- [EXERCISE MATERIALS]
● ● ●

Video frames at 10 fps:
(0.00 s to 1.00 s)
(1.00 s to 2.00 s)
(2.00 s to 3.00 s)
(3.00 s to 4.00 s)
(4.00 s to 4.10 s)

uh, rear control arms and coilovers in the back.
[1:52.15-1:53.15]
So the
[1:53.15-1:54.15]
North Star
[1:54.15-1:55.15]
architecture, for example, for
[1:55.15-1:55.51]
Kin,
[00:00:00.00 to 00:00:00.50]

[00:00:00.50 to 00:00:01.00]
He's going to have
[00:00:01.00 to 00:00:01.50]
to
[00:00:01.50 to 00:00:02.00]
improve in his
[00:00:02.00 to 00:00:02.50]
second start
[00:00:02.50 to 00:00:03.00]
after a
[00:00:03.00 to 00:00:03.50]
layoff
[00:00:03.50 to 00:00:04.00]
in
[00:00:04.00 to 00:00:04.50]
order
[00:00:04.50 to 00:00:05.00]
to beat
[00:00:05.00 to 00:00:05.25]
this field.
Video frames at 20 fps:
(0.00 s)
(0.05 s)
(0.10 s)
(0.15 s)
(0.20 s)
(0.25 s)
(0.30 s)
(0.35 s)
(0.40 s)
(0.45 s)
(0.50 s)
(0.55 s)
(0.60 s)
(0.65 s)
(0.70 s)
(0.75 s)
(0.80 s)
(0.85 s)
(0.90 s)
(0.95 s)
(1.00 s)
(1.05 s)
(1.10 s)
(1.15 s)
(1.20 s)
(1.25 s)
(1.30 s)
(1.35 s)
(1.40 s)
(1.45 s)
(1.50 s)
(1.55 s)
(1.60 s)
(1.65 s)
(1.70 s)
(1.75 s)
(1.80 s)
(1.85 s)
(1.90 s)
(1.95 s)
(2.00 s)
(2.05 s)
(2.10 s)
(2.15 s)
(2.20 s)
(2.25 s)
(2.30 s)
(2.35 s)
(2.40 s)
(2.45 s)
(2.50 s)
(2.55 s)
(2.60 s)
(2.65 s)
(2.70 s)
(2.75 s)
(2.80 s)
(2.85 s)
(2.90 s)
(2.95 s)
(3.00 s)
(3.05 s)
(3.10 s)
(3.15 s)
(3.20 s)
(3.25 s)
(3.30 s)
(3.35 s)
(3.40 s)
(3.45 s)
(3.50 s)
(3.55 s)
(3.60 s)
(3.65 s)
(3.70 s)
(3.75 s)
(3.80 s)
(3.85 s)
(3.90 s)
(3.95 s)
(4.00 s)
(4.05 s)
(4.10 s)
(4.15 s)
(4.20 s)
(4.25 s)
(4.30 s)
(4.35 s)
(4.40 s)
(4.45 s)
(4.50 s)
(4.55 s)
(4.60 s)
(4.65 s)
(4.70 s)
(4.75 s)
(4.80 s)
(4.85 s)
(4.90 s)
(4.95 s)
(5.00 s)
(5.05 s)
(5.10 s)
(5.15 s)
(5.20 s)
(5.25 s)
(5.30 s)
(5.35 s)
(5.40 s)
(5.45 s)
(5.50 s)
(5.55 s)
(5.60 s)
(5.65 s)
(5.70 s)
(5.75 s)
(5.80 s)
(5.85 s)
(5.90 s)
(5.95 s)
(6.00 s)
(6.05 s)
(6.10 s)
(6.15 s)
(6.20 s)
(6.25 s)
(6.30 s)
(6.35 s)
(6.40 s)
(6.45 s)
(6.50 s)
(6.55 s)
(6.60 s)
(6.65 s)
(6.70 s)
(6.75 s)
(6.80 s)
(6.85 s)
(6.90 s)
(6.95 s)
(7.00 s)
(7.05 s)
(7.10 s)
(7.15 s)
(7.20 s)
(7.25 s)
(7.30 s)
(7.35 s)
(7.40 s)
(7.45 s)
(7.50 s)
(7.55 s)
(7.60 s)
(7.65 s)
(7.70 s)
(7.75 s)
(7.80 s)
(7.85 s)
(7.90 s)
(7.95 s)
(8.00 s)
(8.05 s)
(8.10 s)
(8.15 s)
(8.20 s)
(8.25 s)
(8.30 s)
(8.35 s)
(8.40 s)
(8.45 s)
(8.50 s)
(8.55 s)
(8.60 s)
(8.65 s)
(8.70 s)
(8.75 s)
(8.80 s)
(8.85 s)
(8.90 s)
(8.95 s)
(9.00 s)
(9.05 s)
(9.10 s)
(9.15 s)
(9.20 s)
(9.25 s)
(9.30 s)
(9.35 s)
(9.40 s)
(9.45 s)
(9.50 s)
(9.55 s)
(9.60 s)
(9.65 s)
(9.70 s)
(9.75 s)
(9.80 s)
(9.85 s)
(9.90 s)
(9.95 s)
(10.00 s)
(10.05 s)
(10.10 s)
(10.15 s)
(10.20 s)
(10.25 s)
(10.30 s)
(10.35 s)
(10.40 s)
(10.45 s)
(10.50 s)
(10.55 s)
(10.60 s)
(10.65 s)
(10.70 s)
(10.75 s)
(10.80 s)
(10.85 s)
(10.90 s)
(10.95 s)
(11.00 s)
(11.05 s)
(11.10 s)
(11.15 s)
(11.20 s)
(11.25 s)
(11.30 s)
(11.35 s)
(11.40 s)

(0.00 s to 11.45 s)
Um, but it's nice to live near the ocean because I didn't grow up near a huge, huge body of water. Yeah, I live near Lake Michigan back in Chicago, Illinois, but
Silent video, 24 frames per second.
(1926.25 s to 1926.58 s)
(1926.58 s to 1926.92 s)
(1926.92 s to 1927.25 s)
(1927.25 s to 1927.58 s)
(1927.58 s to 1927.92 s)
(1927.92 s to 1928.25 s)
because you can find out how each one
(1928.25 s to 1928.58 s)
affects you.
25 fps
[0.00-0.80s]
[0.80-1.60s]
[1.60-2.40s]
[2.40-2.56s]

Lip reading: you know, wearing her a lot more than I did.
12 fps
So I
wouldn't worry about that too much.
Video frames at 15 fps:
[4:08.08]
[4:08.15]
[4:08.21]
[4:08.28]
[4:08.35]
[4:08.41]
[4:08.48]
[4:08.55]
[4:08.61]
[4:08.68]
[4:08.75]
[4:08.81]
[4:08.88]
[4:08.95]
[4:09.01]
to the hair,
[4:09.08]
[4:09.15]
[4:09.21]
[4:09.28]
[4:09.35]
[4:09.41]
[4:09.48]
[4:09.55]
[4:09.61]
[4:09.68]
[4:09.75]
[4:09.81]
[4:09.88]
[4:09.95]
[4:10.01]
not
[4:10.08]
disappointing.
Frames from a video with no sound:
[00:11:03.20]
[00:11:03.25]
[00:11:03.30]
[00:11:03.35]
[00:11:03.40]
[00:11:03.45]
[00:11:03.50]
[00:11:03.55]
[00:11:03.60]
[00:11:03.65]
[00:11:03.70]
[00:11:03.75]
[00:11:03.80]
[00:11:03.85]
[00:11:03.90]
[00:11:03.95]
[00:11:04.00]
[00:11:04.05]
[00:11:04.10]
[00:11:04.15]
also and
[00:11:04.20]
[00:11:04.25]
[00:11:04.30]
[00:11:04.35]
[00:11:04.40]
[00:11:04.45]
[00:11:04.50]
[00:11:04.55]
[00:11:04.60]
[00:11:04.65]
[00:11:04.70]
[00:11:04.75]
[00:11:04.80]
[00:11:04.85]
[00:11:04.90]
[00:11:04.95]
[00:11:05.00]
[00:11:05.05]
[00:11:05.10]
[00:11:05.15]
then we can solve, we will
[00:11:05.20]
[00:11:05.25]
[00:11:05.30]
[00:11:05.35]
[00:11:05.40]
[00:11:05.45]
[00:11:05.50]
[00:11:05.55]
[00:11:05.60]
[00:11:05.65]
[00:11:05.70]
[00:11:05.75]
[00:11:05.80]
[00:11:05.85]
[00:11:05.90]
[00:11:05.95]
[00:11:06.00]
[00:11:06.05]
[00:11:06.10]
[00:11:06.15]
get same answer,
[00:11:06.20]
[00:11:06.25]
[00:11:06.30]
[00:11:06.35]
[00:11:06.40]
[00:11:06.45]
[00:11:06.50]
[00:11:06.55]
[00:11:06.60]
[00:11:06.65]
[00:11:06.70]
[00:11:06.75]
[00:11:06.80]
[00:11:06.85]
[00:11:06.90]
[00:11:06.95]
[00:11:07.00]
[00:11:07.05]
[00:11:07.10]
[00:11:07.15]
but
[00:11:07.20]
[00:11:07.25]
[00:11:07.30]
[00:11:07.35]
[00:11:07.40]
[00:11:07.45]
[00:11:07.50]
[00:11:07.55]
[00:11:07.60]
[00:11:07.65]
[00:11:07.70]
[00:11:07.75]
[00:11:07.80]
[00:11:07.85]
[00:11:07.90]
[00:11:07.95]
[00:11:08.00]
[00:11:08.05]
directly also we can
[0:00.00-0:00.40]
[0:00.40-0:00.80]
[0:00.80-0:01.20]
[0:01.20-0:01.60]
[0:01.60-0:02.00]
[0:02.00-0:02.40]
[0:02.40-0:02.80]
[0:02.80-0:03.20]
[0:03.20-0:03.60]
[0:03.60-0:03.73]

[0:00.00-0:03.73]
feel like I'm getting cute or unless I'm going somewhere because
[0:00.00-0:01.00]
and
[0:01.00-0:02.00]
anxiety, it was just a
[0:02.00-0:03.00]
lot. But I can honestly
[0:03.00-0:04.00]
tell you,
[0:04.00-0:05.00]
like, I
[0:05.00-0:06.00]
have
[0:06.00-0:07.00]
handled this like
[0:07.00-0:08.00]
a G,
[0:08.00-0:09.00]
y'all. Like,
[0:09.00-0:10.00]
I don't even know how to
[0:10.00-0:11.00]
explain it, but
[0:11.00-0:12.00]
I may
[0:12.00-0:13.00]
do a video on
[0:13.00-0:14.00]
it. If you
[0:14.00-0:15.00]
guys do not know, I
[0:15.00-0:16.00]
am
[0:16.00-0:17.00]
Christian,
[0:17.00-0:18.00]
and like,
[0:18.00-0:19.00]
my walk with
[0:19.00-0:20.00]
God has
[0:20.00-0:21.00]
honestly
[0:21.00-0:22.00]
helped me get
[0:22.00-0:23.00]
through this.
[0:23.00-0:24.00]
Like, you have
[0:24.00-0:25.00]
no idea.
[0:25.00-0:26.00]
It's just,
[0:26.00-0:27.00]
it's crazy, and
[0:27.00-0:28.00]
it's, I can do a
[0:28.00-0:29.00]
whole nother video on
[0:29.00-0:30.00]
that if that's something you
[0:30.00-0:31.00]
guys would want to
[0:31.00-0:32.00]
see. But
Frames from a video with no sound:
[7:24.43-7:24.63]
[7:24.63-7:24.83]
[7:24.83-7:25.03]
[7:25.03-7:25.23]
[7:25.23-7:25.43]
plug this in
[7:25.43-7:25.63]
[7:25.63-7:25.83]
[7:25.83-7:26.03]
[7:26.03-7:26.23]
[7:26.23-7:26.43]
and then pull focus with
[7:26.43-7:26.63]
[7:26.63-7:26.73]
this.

● ● ●

In the listing above, start at the line with "[00:11:03.50]", go on through the line with "[00:11:06.55]", and copy each of those lines exactly; leave out all the rest.

- [FINISHED EXERCISE]
[00:11:03.50]
[00:11:03.55]
[00:11:03.60]
[00:11:03.65]
[00:11:03.70]
[00:11:03.75]
[00:11:03.80]
[00:11:03.85]
[00:11:03.90]
[00:11:03.95]
[00:11:04.00]
[00:11:04.05]
[00:11:04.10]
[00:11:04.15]
also and
[00:11:04.20]
[00:11:04.25]
[00:11:04.30]
[00:11:04.35]
[00:11:04.40]
[00:11:04.45]
[00:11:04.50]
[00:11:04.55]
[00:11:04.60]
[00:11:04.65]
[00:11:04.70]
[00:11:04.75]
[00:11:04.80]
[00:11:04.85]
[00:11:04.90]
[00:11:04.95]
[00:11:05.00]
[00:11:05.05]
[00:11:05.10]
[00:11:05.15]
then we can solve, we will
[00:11:05.20]
[00:11:05.25]
[00:11:05.30]
[00:11:05.35]
[00:11:05.40]
[00:11:05.45]
[00:11:05.50]
[00:11:05.55]
[00:11:05.60]
[00:11:05.65]
[00:11:05.70]
[00:11:05.75]
[00:11:05.80]
[00:11:05.85]
[00:11:05.90]
[00:11:05.95]
[00:11:06.00]
[00:11:06.05]
[00:11:06.10]
[00:11:06.15]
get same answer,
[00:11:06.20]
[00:11:06.25]
[00:11:06.30]
[00:11:06.35]
[00:11:06.40]
[00:11:06.45]
[00:11:06.50]
[00:11:06.55]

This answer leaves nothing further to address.